YOUR OBJECTIVE
Please retype the entries exactly as they stand, leaving out any pictures.

Records from a data collection
:::::

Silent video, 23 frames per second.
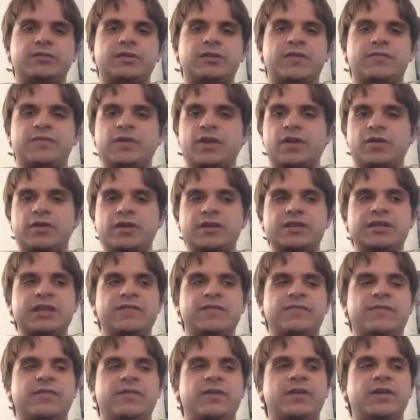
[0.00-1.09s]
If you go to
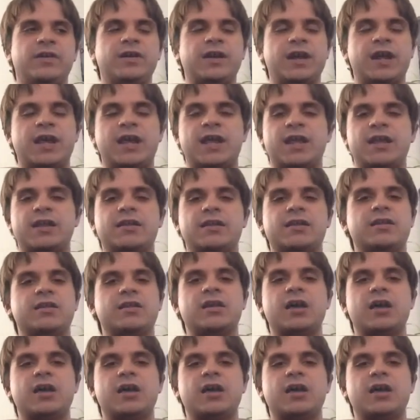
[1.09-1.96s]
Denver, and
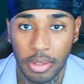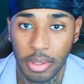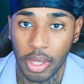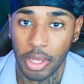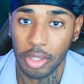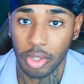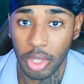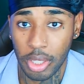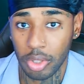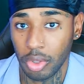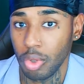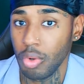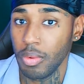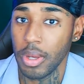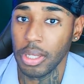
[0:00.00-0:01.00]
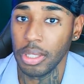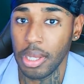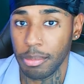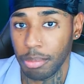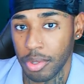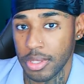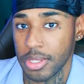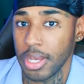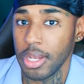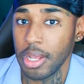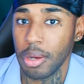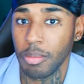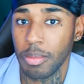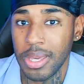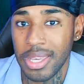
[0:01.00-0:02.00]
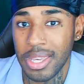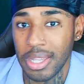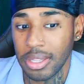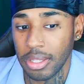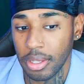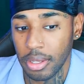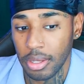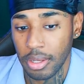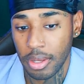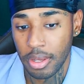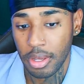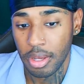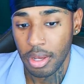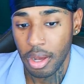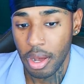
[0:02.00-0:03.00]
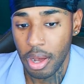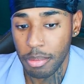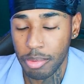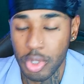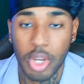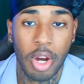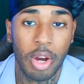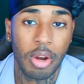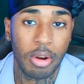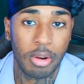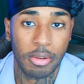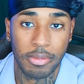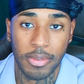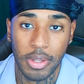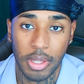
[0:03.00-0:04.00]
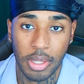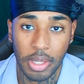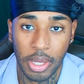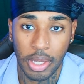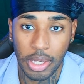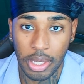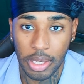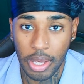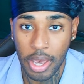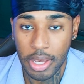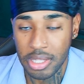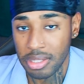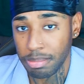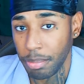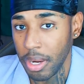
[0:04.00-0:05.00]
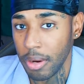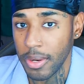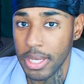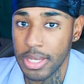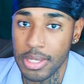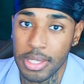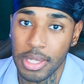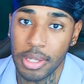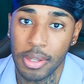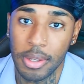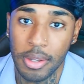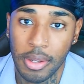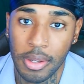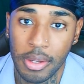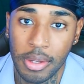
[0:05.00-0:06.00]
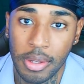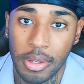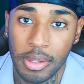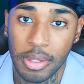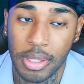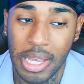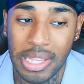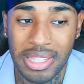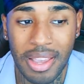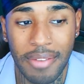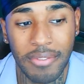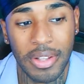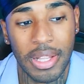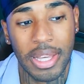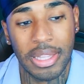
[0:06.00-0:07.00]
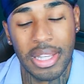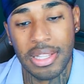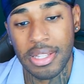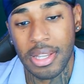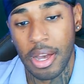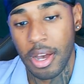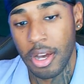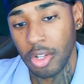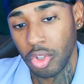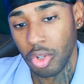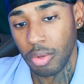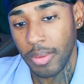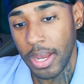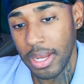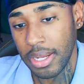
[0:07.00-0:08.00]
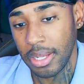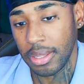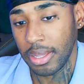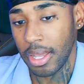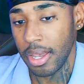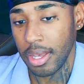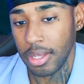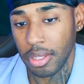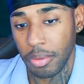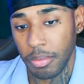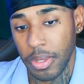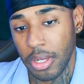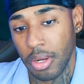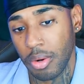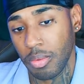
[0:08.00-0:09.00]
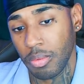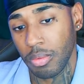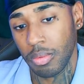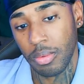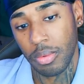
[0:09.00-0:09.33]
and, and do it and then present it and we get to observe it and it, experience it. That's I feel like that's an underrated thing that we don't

:::::

RESULT FOR THIS EXERCISE
Silent video, 23 frames per second.
[0.00-1.09s]
If you go to
[1.09-1.96s]
Denver, and
[0:00.00-0:01.00]
[0:01.00-0:02.00]
[0:02.00-0:03.00]
[0:03.00-0:04.00]
[0:04.00-0:05.00]
[0:05.00-0:06.00]
[0:06.00-0:07.00]
[0:07.00-0:08.00]
[0:08.00-0:09.00]
[0:09.00-0:09.33]
and, and do it and then present it and we get to observe it and it, experience it. That's I feel like that's an underrated thing that we don't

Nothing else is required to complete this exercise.